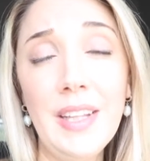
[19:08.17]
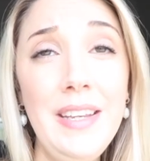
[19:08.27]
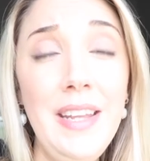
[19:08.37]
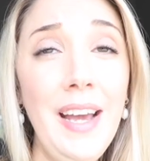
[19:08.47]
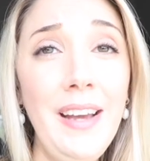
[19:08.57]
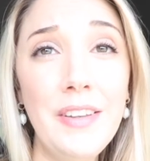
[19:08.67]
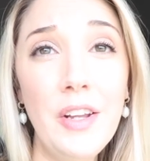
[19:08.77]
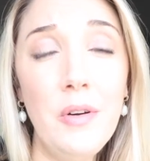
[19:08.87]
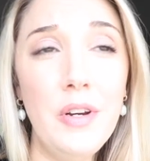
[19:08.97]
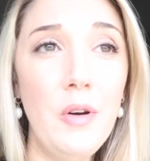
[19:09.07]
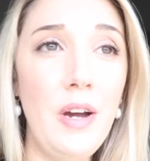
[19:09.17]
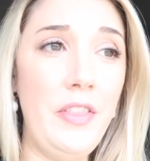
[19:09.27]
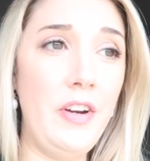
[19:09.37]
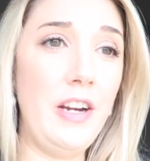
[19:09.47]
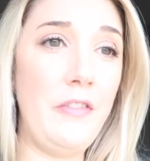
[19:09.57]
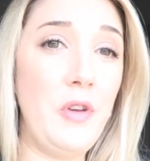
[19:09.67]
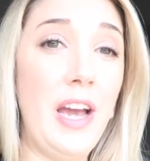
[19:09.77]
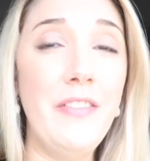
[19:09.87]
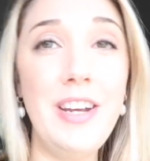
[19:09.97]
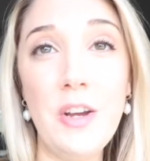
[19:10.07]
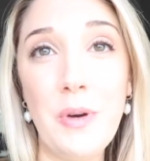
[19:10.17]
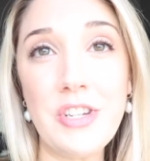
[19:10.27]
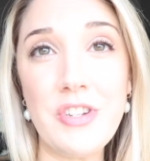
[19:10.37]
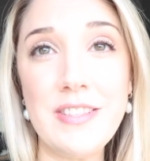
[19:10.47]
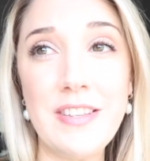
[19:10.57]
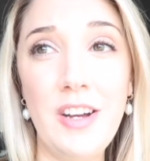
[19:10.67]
and yeah, no, no other, if you have any questions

---

*EXERCISE INSTRUCTIONS*: Print the material again, unchanged, without its pictures.

*SOLUTION FOR THIS EXERCISE*:
[19:08.17]
[19:08.27]
[19:08.37]
[19:08.47]
[19:08.57]
[19:08.67]
[19:08.77]
[19:08.87]
[19:08.97]
[19:09.07]
[19:09.17]
[19:09.27]
[19:09.37]
[19:09.47]
[19:09.57]
[19:09.67]
[19:09.77]
[19:09.87]
[19:09.97]
[19:10.07]
[19:10.17]
[19:10.27]
[19:10.37]
[19:10.47]
[19:10.57]
[19:10.67]
and yeah, no, no other, if you have any questions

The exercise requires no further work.